Sous la pression des personnels en lutte et des formes spécifiques d’organisation dont ils se dotent, CoPsy (conseillers d’orientation, psychologues) mobilisés à l’échelle nationale, AG départementales de grève, comités de grève, intersyndicales locales, embryon de coordination des établissements en lutte, les fédérations « représentatives » autoproclamées de l’EN finissent par appeler à la grève reconductible dans tout le pays à partir du 6 mai. Mais en l’absence d’appel interconfédéral sur les retraites avant le 13 mai, les académies du Nord de la France tarderont à généraliser la grève, et il ne restait plus pour les fédés majoritaires de l’EN qu’à ne pas mener la bataille du bac et des autres examens, pour que la grève se délite.

AL : SUD Éducation est apparu comme une force dynamique dans le mouvement de grève reconductible, quel avenir pour le paysage syndical de l’EN ?

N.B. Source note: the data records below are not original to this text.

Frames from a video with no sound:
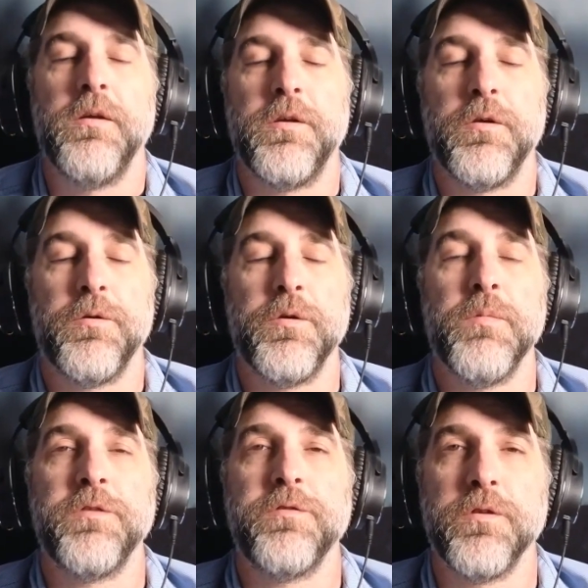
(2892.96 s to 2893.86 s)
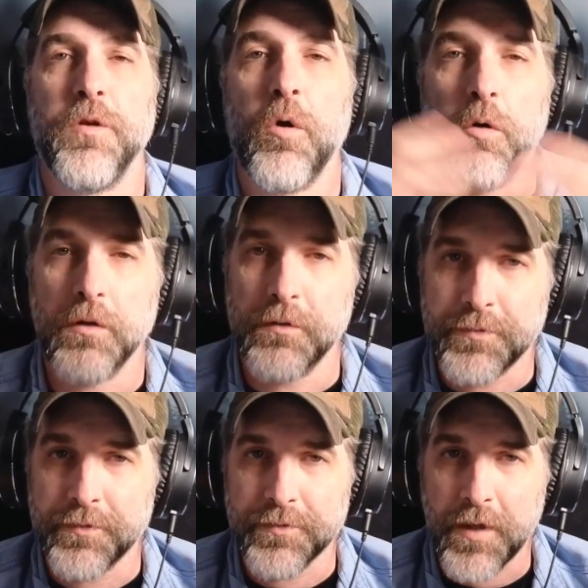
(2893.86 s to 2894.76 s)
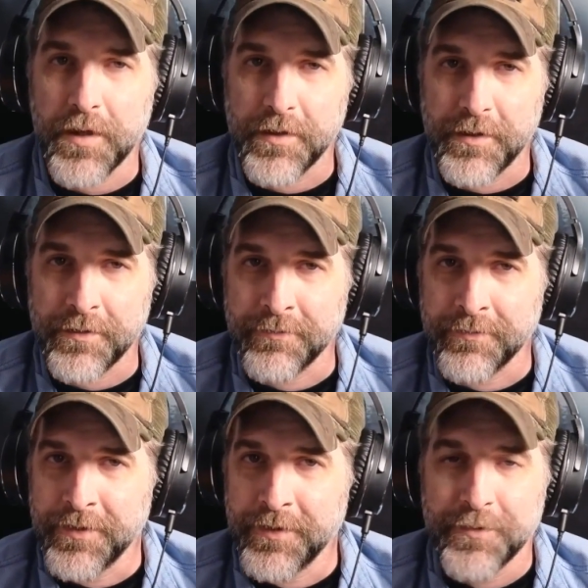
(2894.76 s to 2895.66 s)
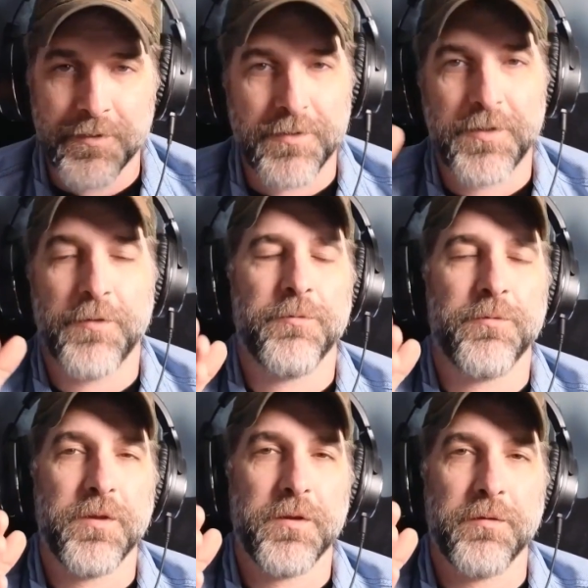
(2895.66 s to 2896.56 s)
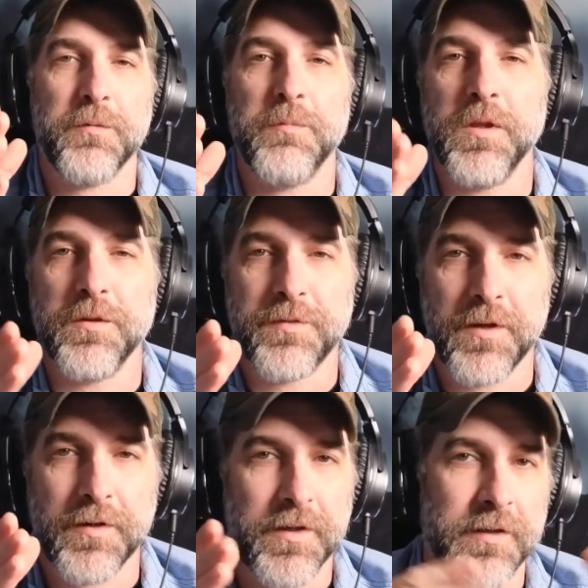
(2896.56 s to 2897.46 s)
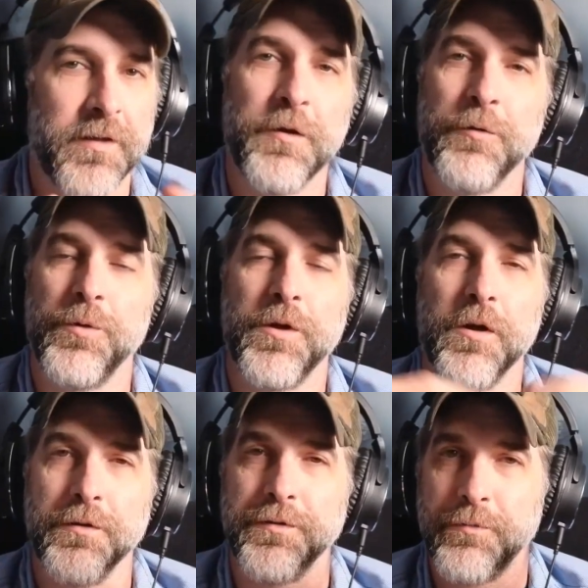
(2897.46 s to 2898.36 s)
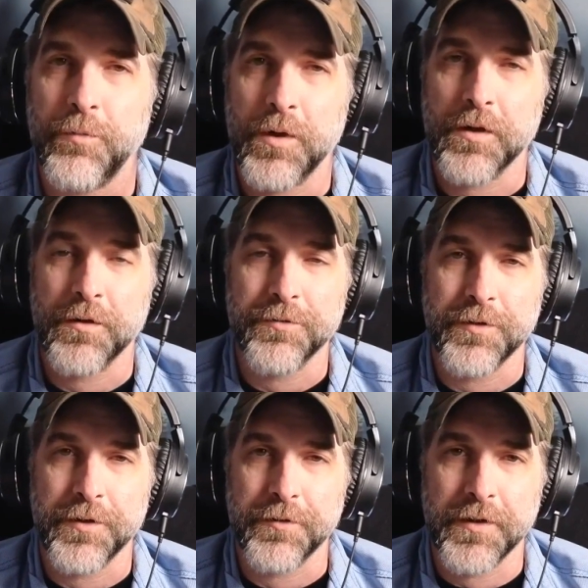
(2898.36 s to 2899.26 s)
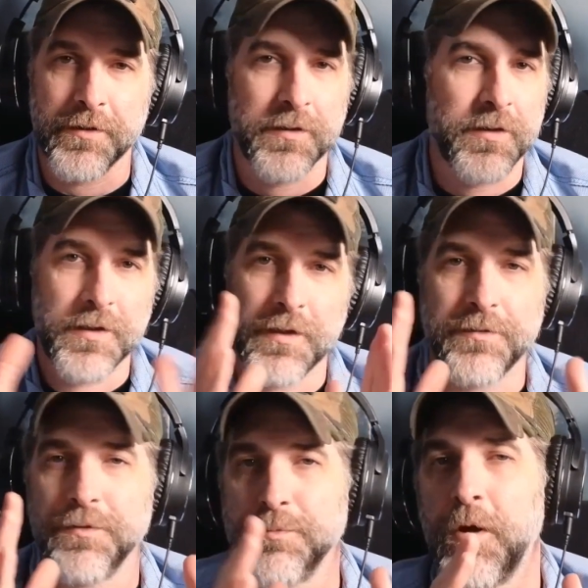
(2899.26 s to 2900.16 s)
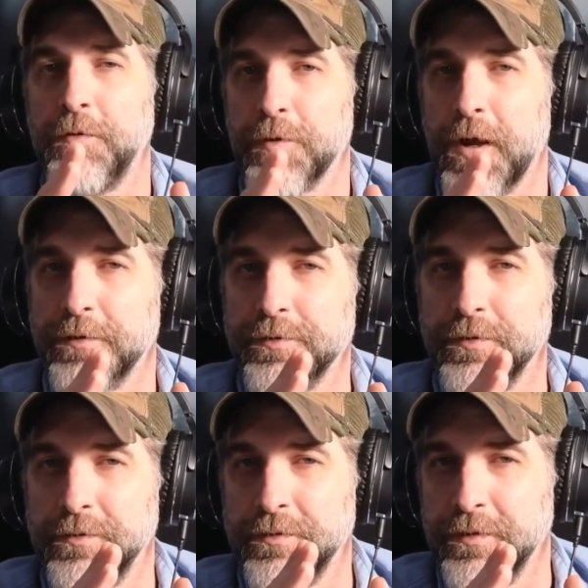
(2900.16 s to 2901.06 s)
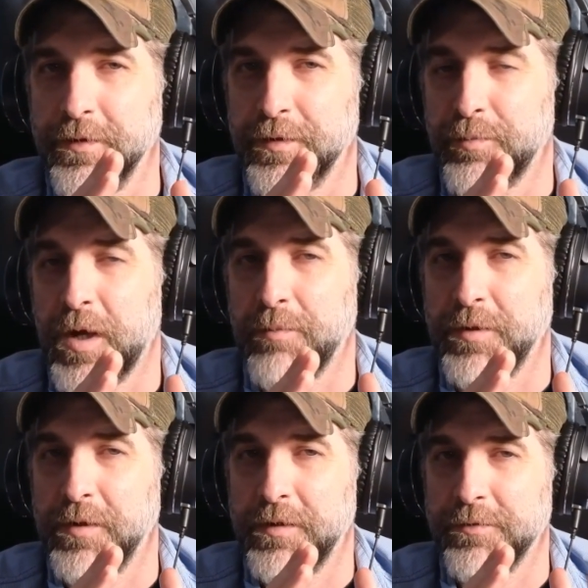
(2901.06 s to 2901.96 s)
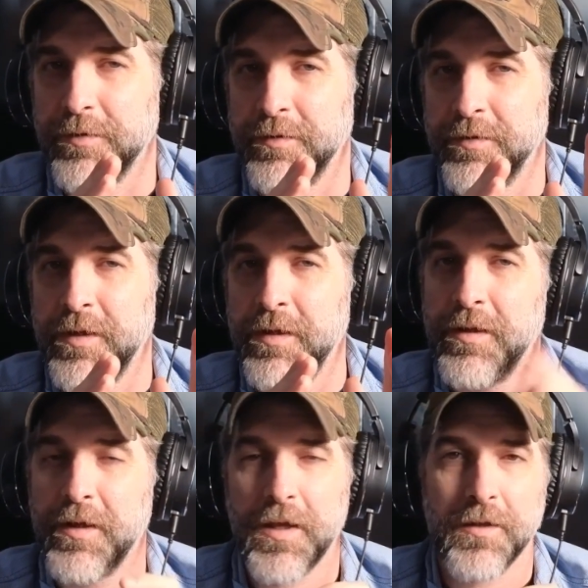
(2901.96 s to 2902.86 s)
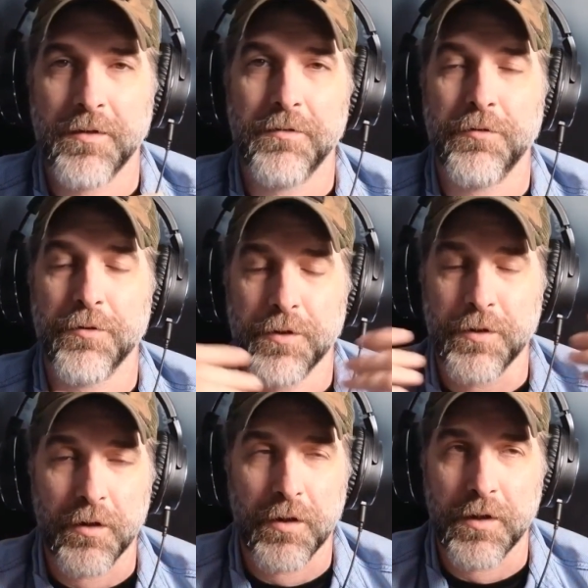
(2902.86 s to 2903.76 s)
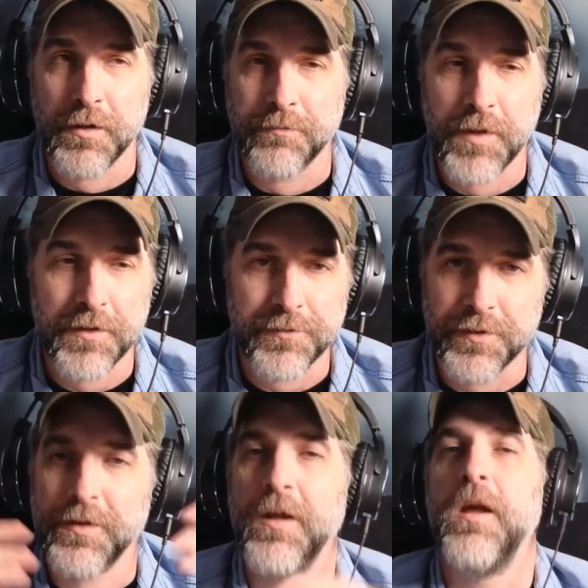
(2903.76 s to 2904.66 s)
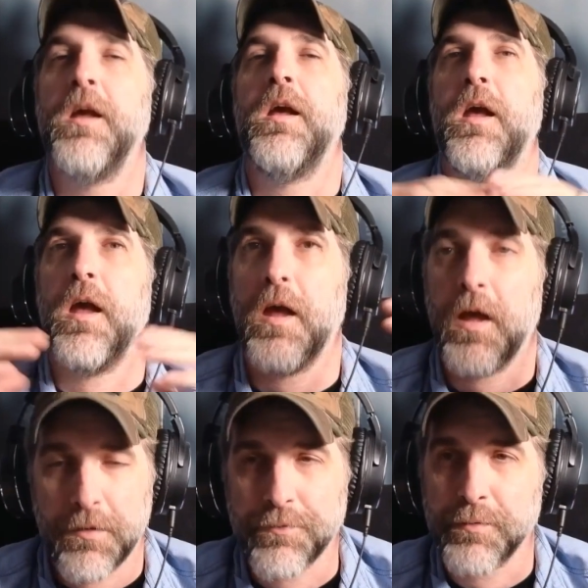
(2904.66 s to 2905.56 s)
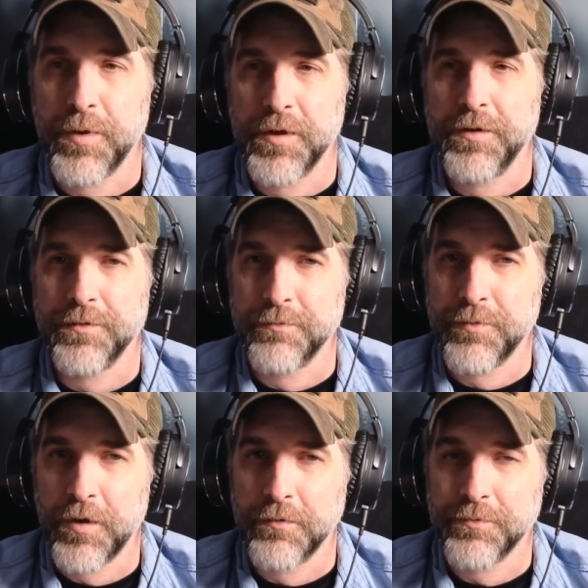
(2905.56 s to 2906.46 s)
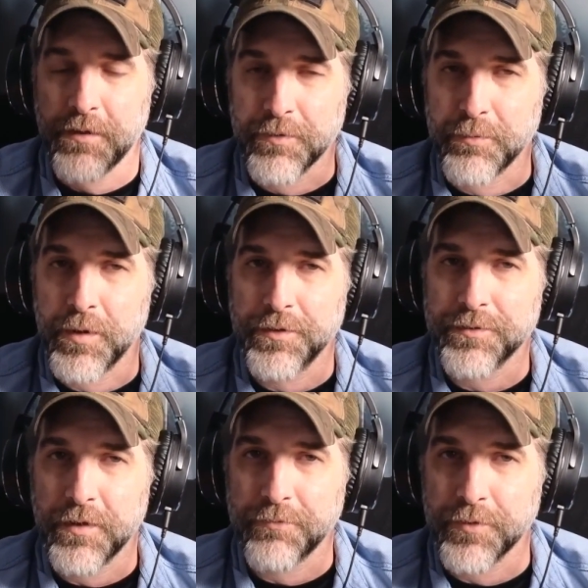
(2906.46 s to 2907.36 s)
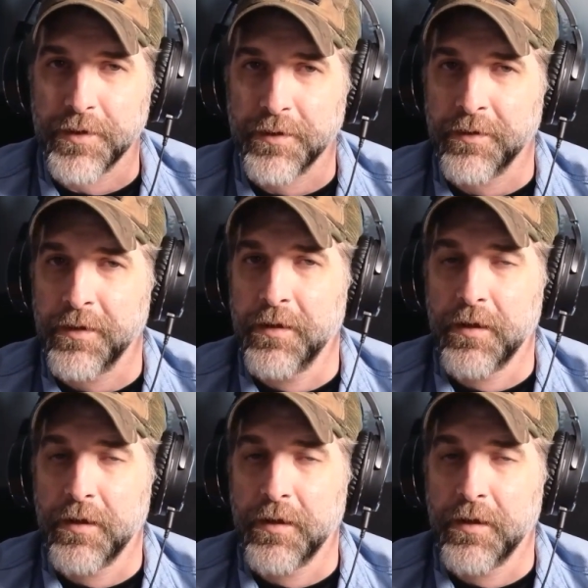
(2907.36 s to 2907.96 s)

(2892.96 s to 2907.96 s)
You know, you mentioned whole of society. You know, the military, regardless of what country you're in, is a small fraction of the population. And during an invasion, everybody's involved, everybody's suffering.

Noëlle Ledeur : Il est trop tôt encore pour mesurer les impacts de ce mouvement sur la construction du syndicalisme alternatif dans et hors de l’EN, mais il est sûr que nombre de grévistes ont pu apprécier au cœur même de la lutte le degré d’adéquation entre discours et pratiques syndicales. En cette fin d’année, les adhésions à SUD se concrétisent. Mais par-delà le déclin possible des uns et le renforcement probable des autres, voire les processus de recomposition autour d’un axe réformiste, ce qui reste pour l’instant au cœur des centaines de milliers de grévistes et manifestants, qui ont souvent défilé avec nous et repris nos slogans, c’est ce formidable sentiment de la force de l’engagement collectif, de la réappropriation des luttes, de la justesse de nos combats. Une autre société est possible et avec elle, l’autre école que nous voulons.